Getting reviewed on a review site is so simple it hardly warrants instruction, but here goes:

Step 1. Ask your clients to review you.

There is no Step 2.

Just ask them to. Most clients won't get around to it, but the fraction that do will help immensely. Whatever you do, though, resist the temptation to offer incentives for people to review you positively. For example, "If you don't have an Angie's List membership, I'll pay your $15 annual fee if you say something nice about me." That reeks of unprofessionalism, in addition to being wildly improper and about as far from unbiased as you can get.

Some vendors argue that review sites are unreliable. These same vendors don't say what a better idea might be, but that's beside the point.
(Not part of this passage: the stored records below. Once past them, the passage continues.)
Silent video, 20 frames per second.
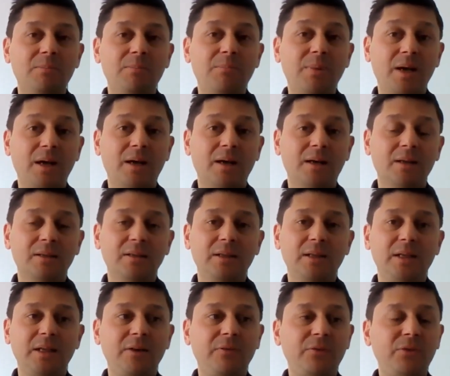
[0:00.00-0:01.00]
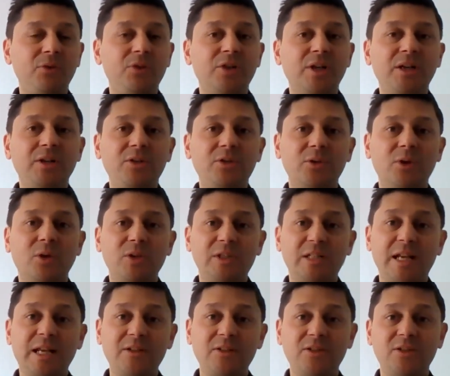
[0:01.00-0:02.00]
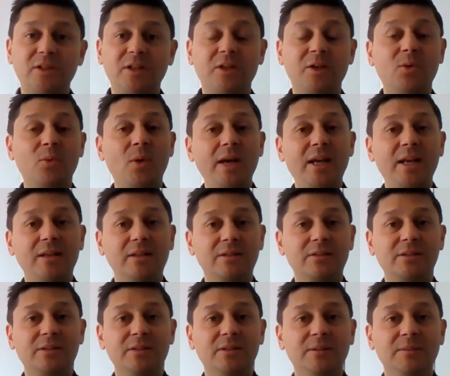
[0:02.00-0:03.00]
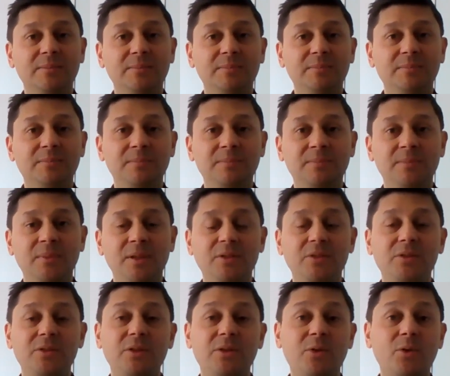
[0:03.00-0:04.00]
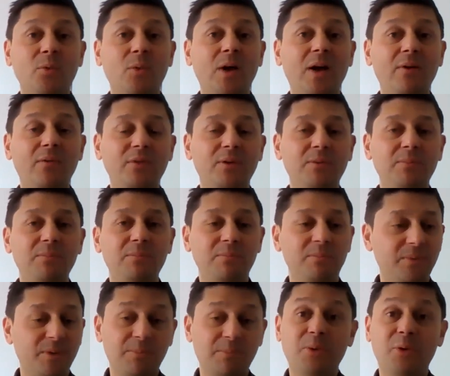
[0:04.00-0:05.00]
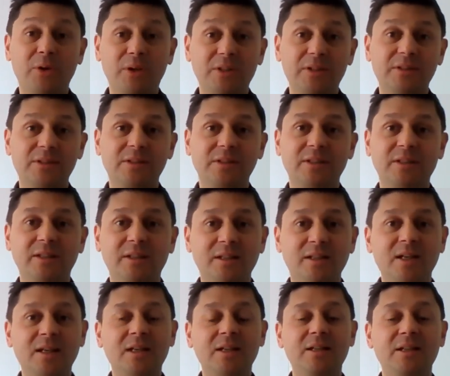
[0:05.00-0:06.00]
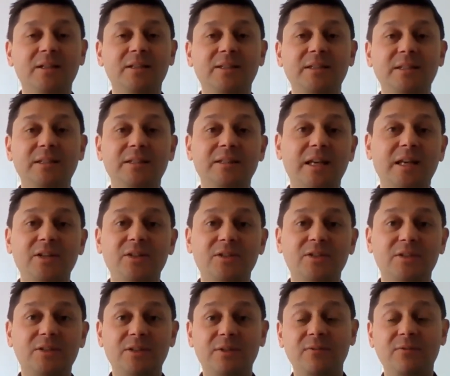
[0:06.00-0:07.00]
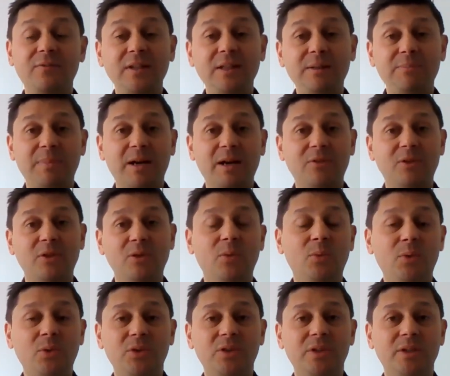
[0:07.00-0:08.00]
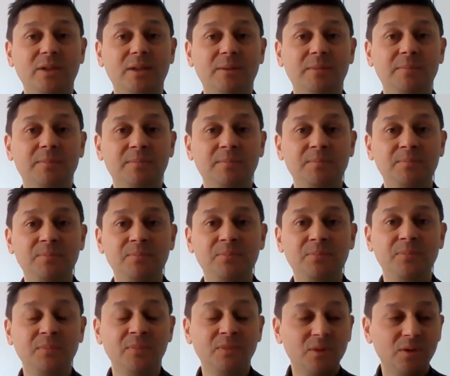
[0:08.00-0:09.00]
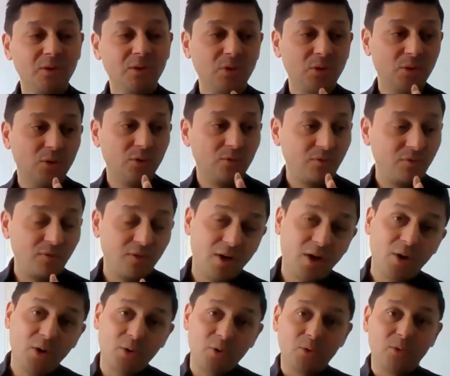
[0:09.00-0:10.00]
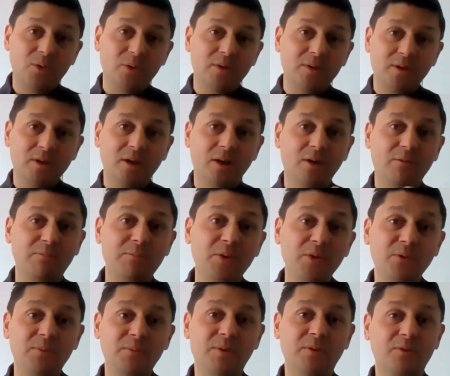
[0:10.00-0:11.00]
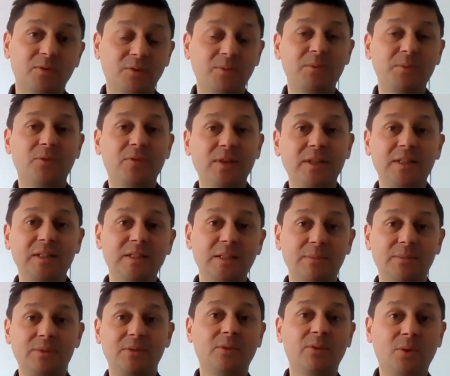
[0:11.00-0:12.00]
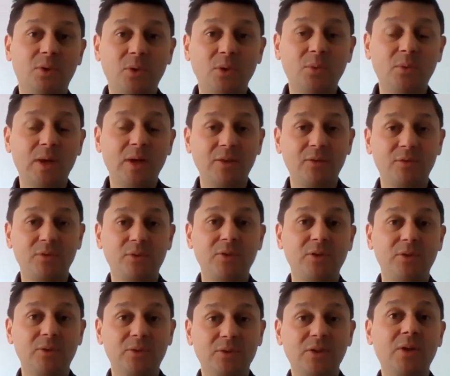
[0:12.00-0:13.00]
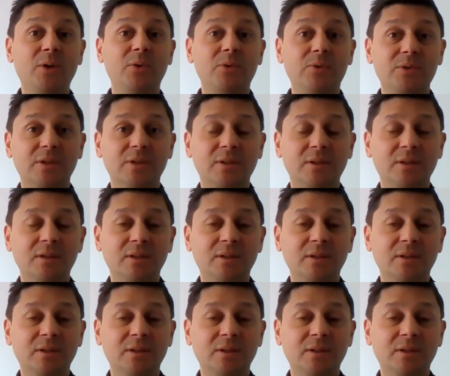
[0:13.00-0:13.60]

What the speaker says: But if you change your attention and awareness, so that you're aware of the buoyancy, the sensations, the feedback from the water, your flow of movement from your fingertips all the way through to your toes,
It's true that inaccurate reviews can slip through the cracks, but like anything else, that shouldn't matter if your sample size is large enough. A conscientious observer knows to discount the occasional outlying review, whether positive or negative. I hope it's obvious that a roofing contractor with 158 Yelp reviews and a four-star average, will be a safer bet than a contractor with one Yelpreview and a five-star average.

 
Are Traditional Marketing Campaigns Still Effective?
 
It's somewhat amazing that traditional advertising and marketing methods - the radio buy, the mail circular - still have devotees. Yet they do.

Say you service air conditioning units. That is a specialized, marketable skill that can provide a nice living for its practitioners. However, telling that to tens of thousands of radio listeners at a time, none of whom went out of their way to hear about you and most of whom have no use for you, is an inefficient way to spend finite money. When people need your services, they'll look for you. They will Google your type of business and the more diligent customers will look for reviews on CitySearch, Kudzu and other similar sites.

Standard marketing materials derive, of course, from the businesses themselves. Newsflash: they're not going to say anything critical. However, what about multiple customers, who have already been in the position that the potential customer looks to be in? Their words mean infinitely more than a vendor's self-promotion.

Even major corporations have embraced the value of online word-of-mouth. As of this writing, Amazon has posted reviews from 331 people saying that the company's signature product, the entry-level Kindle, is worth one out of five stars. Another 148 people think it merits two stars. Amazon doesn't care, because the people who love the Kindle enough to give it a five-star rating outnumber the one-star raters nine-to-one. (If that ratio were significantly lower, the Kindle likely wouldn't exist in its current format - at least not much longer.) No product is perfect, or at least no product will garner nothing but positive reviews. Amazon understands that, and uses that knowledge to its advantage.

 
The Bottom Line
 
Today's consumer has learned to drown out repetitive and pointless self-congratulatory messages from XYZ Motors, telling her it's the one-stop shop for all her automotive purchasing needs (and that's good for everyone). When you're looking to get a powerful, convincing and lasting message out to your future customers, don't be afraid to let your current customers do the talking.